**DATASET EXCERPTS**

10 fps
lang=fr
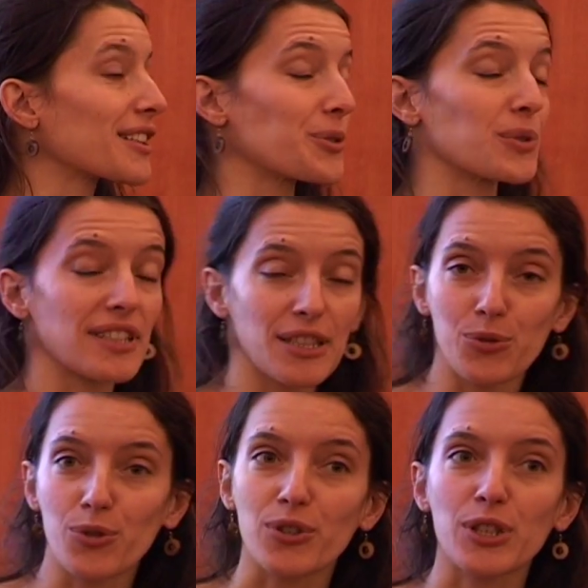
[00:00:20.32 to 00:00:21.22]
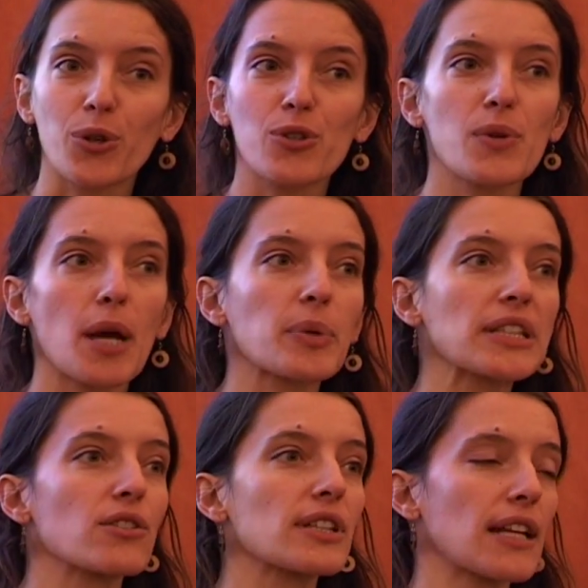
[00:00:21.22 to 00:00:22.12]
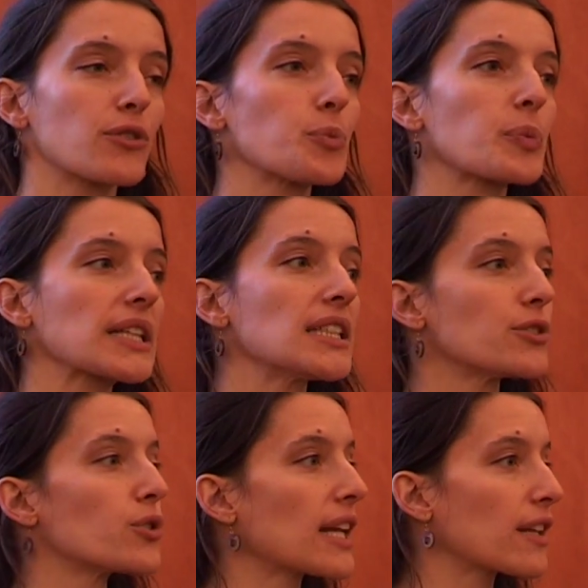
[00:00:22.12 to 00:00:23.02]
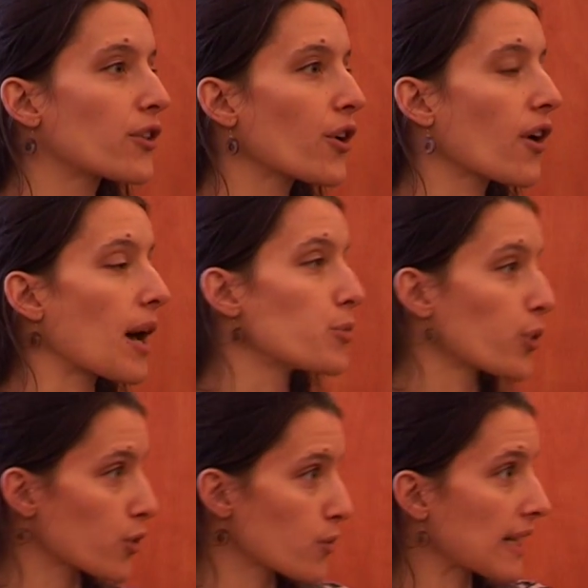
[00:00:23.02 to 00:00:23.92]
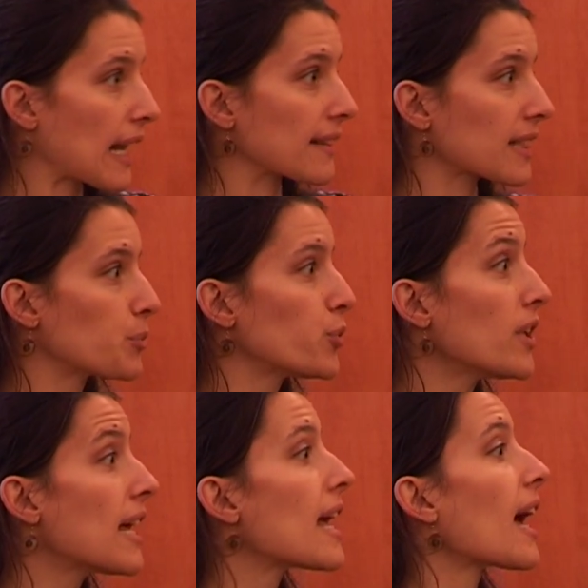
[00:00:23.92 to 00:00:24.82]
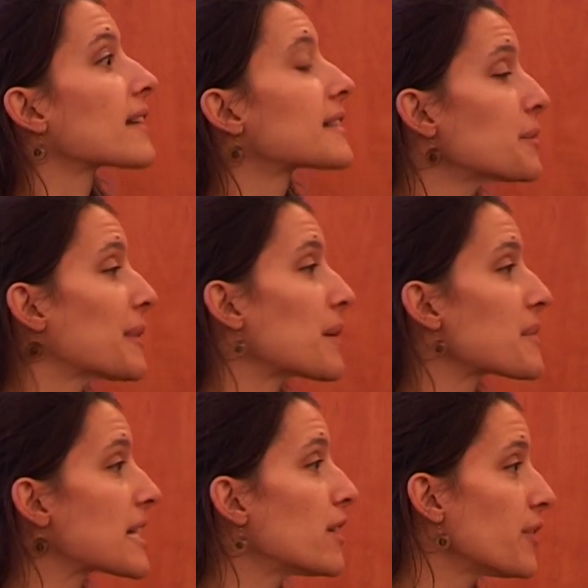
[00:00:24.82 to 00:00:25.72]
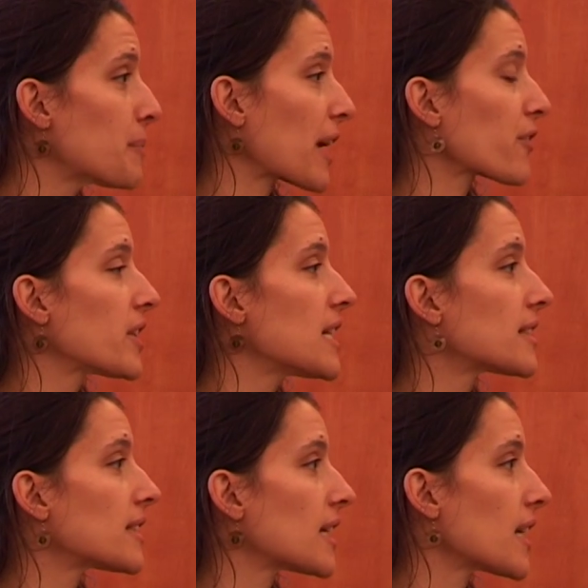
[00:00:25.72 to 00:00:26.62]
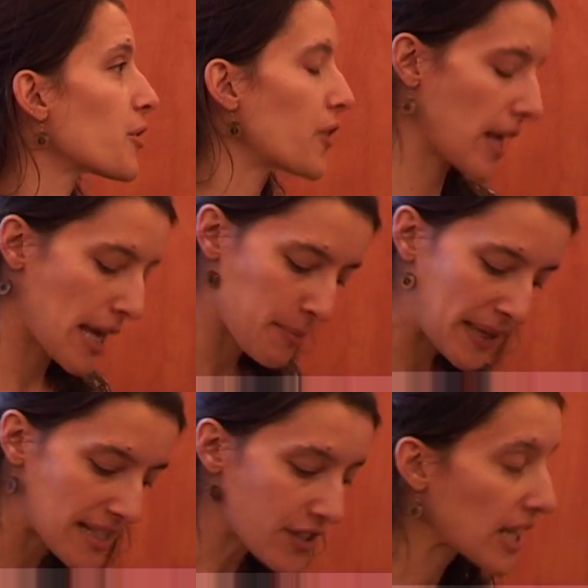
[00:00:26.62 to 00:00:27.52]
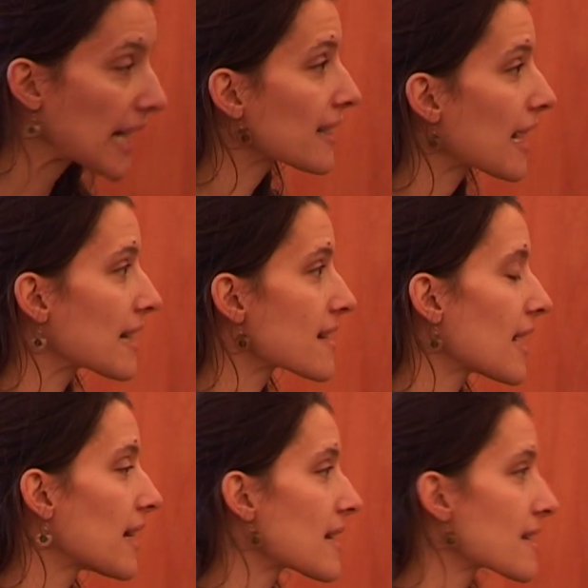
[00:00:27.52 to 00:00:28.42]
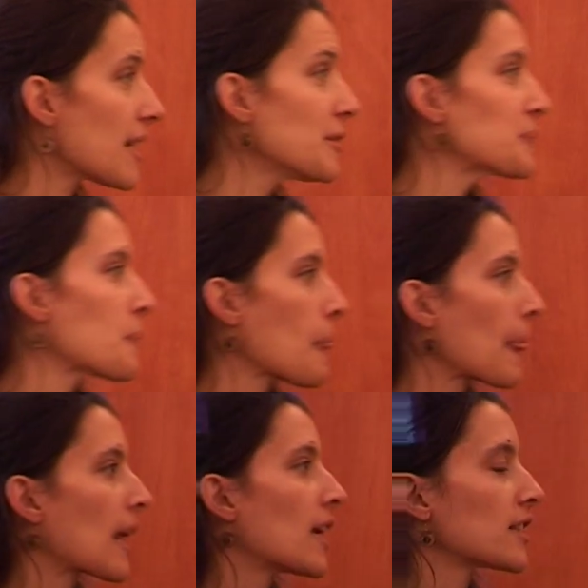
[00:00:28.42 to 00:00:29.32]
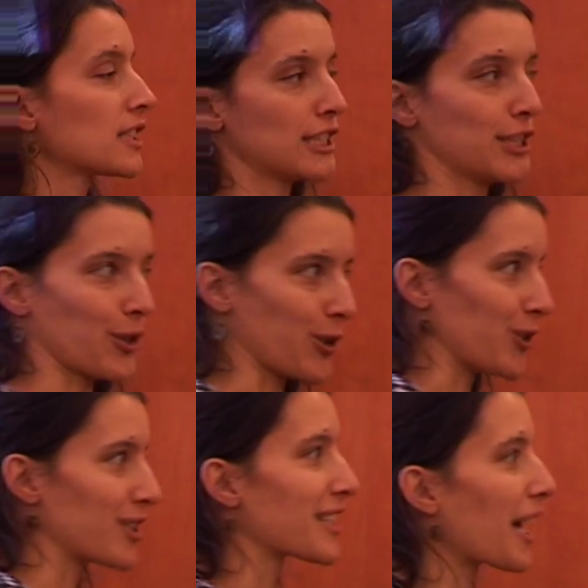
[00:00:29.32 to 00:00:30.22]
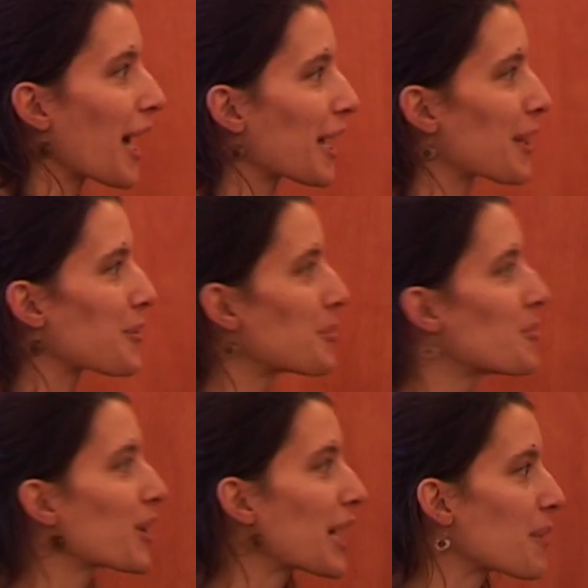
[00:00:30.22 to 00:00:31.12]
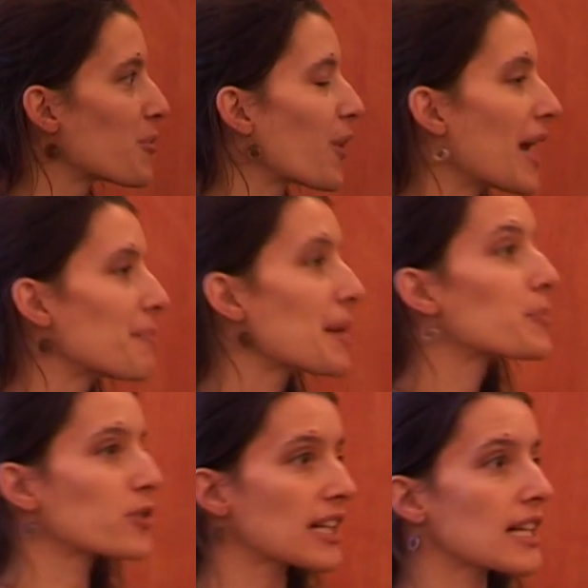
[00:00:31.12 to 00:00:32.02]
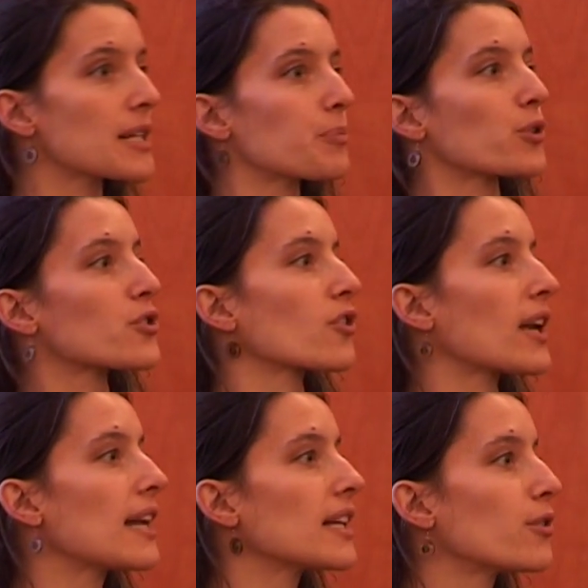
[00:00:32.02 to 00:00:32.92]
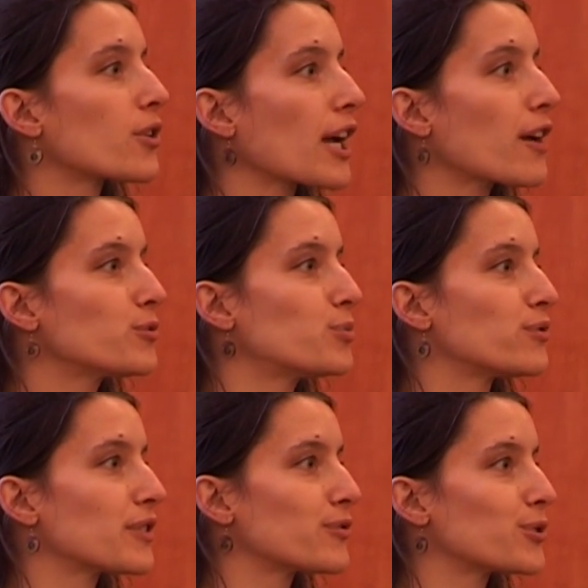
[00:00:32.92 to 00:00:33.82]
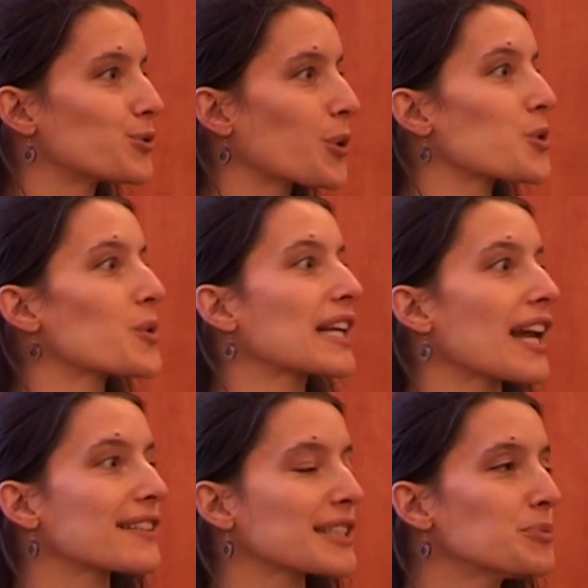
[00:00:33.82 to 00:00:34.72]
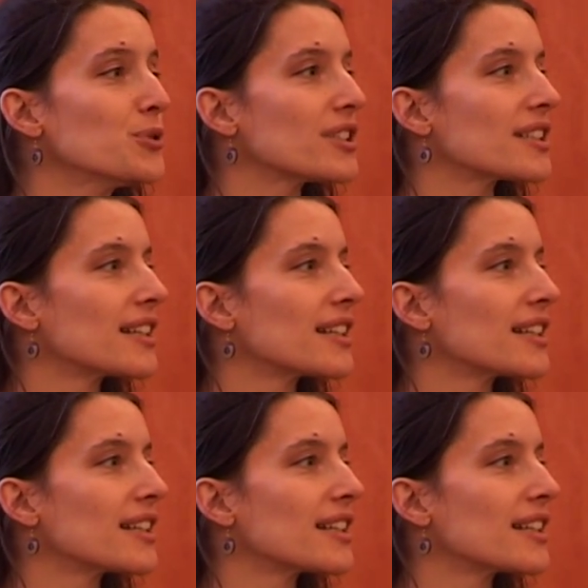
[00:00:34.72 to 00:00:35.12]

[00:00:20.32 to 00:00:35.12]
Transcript: qui ont, été, donc, qui ont reçu un prix dans le cadre du prix donateur à me rejoindre à la tribune, ainsi Madame Sylvie Merville, qui est médecin gériatre à la CMSA qui euh, dira quelques mots également elle-même. Peut-être pendant ce temps-là, les lauréats, vous pouvez nous rejoindre à la tribune.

**REQUIRED WORK**
Return exactly the lines running from the line with "[00:00:22.12 to 00:00:23.02]" through the final line of the listing. Leave the pictures out.

**WRITTEN RESPONSE**
[00:00:22.12 to 00:00:23.02]
[00:00:23.02 to 00:00:23.92]
[00:00:23.92 to 00:00:24.82]
[00:00:24.82 to 00:00:25.72]
[00:00:25.72 to 00:00:26.62]
[00:00:26.62 to 00:00:27.52]
[00:00:27.52 to 00:00:28.42]
[00:00:28.42 to 00:00:29.32]
[00:00:29.32 to 00:00:30.22]
[00:00:30.22 to 00:00:31.12]
[00:00:31.12 to 00:00:32.02]
[00:00:32.02 to 00:00:32.92]
[00:00:32.92 to 00:00:33.82]
[00:00:33.82 to 00:00:34.72]
[00:00:34.72 to 00:00:35.12]

[00:00:20.32 to 00:00:35.12]
Transcript: qui ont, été, donc, qui ont reçu un prix dans le cadre du prix donateur à me rejoindre à la tribune, ainsi Madame Sylvie Merville, qui est médecin gériatre à la CMSA qui euh, dira quelques mots également elle-même. Peut-être pendant ce temps-là, les lauréats, vous pouvez nous rejoindre à la tribune.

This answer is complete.